One of the hardest things for me to do is let people in. My thoughts are mine and mine only. I’ll do what I want, when I want and where ever I want….. This is what I thought growing up as a little kid. Don’t listen to anyone, break the rules and do what ever I want, when I want, where ever I want…..all just to fit in. You see, I cared so much about what people thought of me and how they would look at me. I lied, I stole, I drank and did drugs just to be cool. Never thinking that it was all to mask the fact that I had social anxiety and lacked self confidence.
When I was high or drunk, I had so much courage and felt like I was on top of the world!! I belittled people thinking I was better than, feeding my pride and ego. I hurt a lot of people who really cared for me. But I didn’t care, I kept on going on for years.
I thought to myself, Im OK, I am in control, I only party on the weekends, I’m not hurting any one but myself. Unfortunately I destroyed relationships, gave my parents anxiety and turned my back on friends and family.
In my 20s depression and anxiety starts to kick in. My life became unmanageable and yet I continued on like there was nothing wrong. I had just ruined my relationship in the worse way possible, lashing out and saying some extremely hurtful words. I decided it was time to leave earth. I had several attempts at suicide before but finally this was going to be the one. Such a selfish act. Sad thing is, suicide doesn’t end the pain, it just passes it on to someone else and thats exactly what I did…I was in the hospital bed, in a coma, I remember opening my eyes, unable to move or talk…i just watched as my mom, dad, best friend and even my ex was at the side of the bed crying. I put them in so much pain as I lay lifeless on the bed. When I finally came to, my arms were tied to the bed, I had a tube down my throat and I kept hearing the nurse say “you keep breathing, don’t you stop!”
I was released on the condition I got help…. When I got home that night, my dad wanted to sleep on the couch next to my bed, I said "no dad, I’m ok". Not thinking that he had almost lost his son and just wanted to be close to me and yet I still pushed him away. My selfish ways remain this time taking advantage of work, taking time off to get help. Weeks later, during my time off, I was back out drinking and partying again. Insanity….I continued in my old ways, seeking comfort in women, drinking and taking drugs at home, isolating, suppressing my pain deeper and deeper. Everyone but me saw how destructive I was but again…I did what I want, when I want, wherever I wanted and NO ONE could tell me otherwise!
Now in another relationship, we decided to have a baby together. My life was about to change, for better and for worse. September 23, 2012, my first child, my daughter was born and on December 29, 2012, I lost my mother to a long hard fought battle against Colon Cancer.
Although I was lucky to quit drugging and was now less destructive, I still drank to hide my pain. After about a year my selfish behaviour continued my relationship turned extremely toxic. More lies, deception and pain caused to my family and friends, robbing from Peter to pay Paul. I was still a people pleaser. I thought I had to do in order for everyone to like me.
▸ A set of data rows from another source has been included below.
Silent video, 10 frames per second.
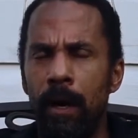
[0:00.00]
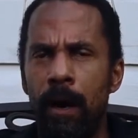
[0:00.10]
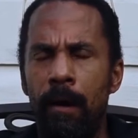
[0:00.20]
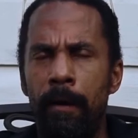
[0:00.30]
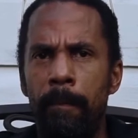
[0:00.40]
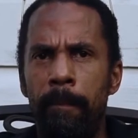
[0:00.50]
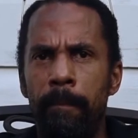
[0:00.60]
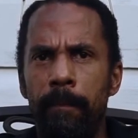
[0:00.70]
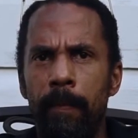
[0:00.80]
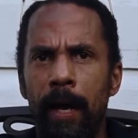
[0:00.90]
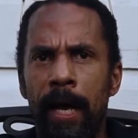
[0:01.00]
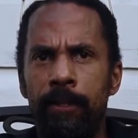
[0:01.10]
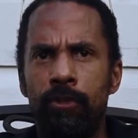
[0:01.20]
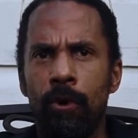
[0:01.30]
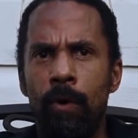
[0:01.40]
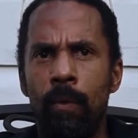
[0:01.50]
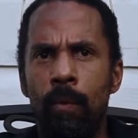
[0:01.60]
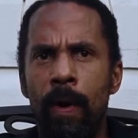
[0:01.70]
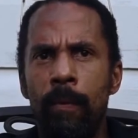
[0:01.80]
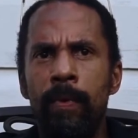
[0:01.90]
And so
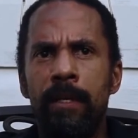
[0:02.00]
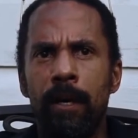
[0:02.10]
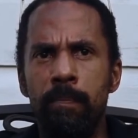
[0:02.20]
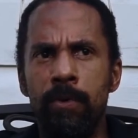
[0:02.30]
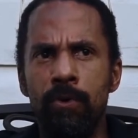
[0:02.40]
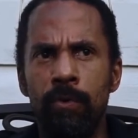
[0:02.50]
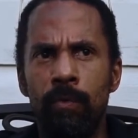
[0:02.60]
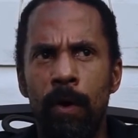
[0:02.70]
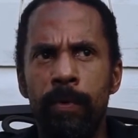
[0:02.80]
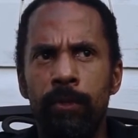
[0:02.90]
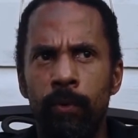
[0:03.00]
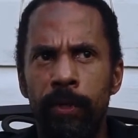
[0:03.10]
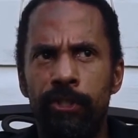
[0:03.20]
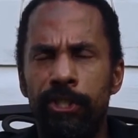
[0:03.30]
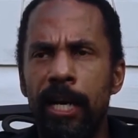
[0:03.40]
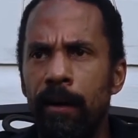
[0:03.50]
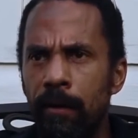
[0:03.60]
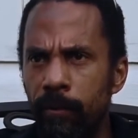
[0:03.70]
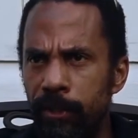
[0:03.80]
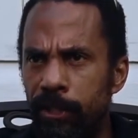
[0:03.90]
when we commune, what we do is share.
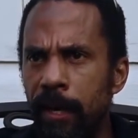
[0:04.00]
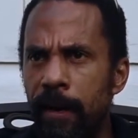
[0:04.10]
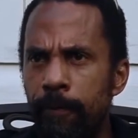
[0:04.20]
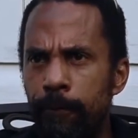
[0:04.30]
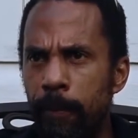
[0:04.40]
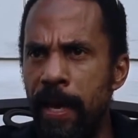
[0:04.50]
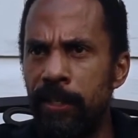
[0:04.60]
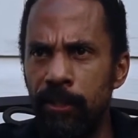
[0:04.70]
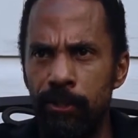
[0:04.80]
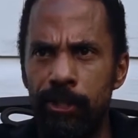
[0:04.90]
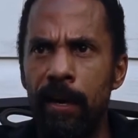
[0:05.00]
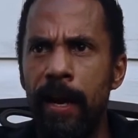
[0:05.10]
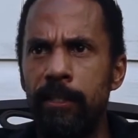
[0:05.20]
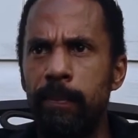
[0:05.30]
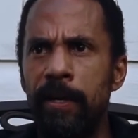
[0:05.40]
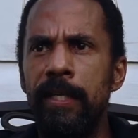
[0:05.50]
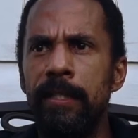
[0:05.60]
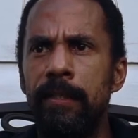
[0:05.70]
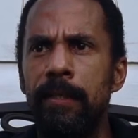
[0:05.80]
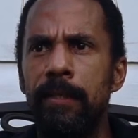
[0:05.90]
We share information, share
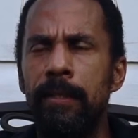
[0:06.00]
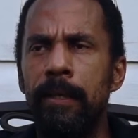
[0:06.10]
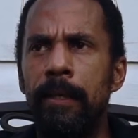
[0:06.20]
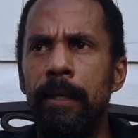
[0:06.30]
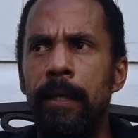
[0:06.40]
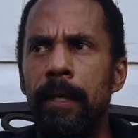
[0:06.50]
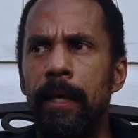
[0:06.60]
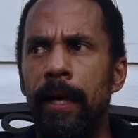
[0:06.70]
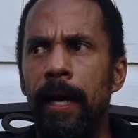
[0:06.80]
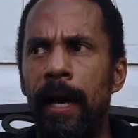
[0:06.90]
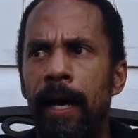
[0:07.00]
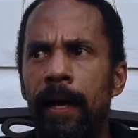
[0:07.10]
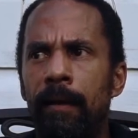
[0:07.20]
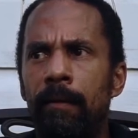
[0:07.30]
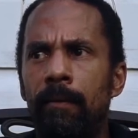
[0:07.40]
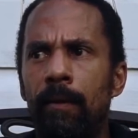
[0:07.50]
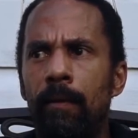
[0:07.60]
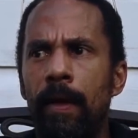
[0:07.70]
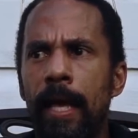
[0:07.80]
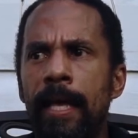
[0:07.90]
experiences. And
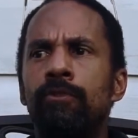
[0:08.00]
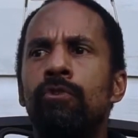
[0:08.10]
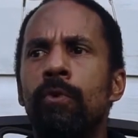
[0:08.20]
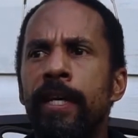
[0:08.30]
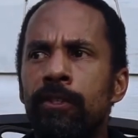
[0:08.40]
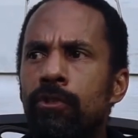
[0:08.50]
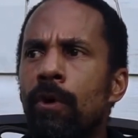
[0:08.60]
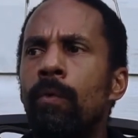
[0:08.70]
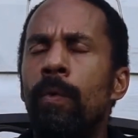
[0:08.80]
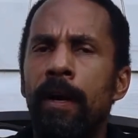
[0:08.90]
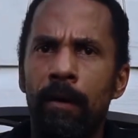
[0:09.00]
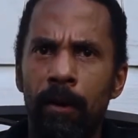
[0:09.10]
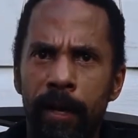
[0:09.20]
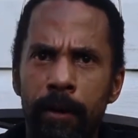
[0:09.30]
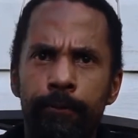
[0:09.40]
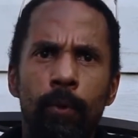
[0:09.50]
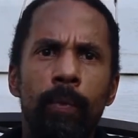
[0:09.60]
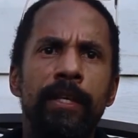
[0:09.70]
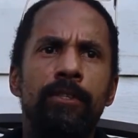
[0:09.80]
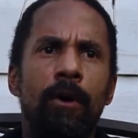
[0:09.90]
in doing so, we are looking for
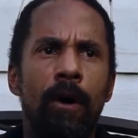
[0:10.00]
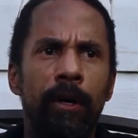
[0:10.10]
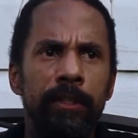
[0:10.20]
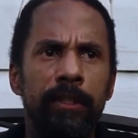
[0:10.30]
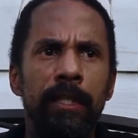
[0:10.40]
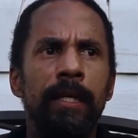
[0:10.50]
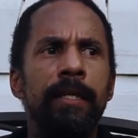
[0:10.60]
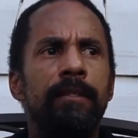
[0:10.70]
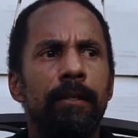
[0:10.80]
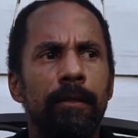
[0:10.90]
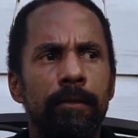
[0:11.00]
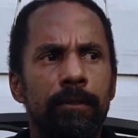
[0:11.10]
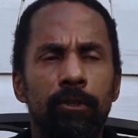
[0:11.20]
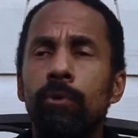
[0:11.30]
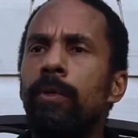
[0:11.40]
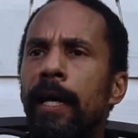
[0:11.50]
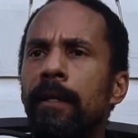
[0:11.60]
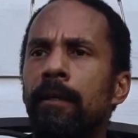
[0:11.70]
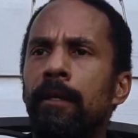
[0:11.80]
ways constantly to do that.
When everything came around full circle, I couldn't keep up with my lies, guilt and shame became my everyday life, waking up with constant anxiety…I was unable to give or receive love.
I finally decided it was time to lay down my sword and get some help. I checked into a recovery home. Full of anxiety, worrying about judgment and not knowing what to expect from the others around me. I quickly found out that everyone there was the same, we were all broken, in pain and ready to surrender. I went my whole life thinking, alone in my head, truly believing that no one would understand me. Yet, everyone there did, similar stories different people. I learned to be me again! I learned to put others before me, be accountable and to feel emotions. I built a bond with the fellowship that surrounded us. I learned to work through my problems and not around them. Today I live free, starting a new chapter moving forward in a life of sobriety and spirituality. No more hiding my pain anymore. I confide in others and help those who struggle with the same problems I once had. My mistakes were made, but one day at a time I will live with peace, love, joy and happiness.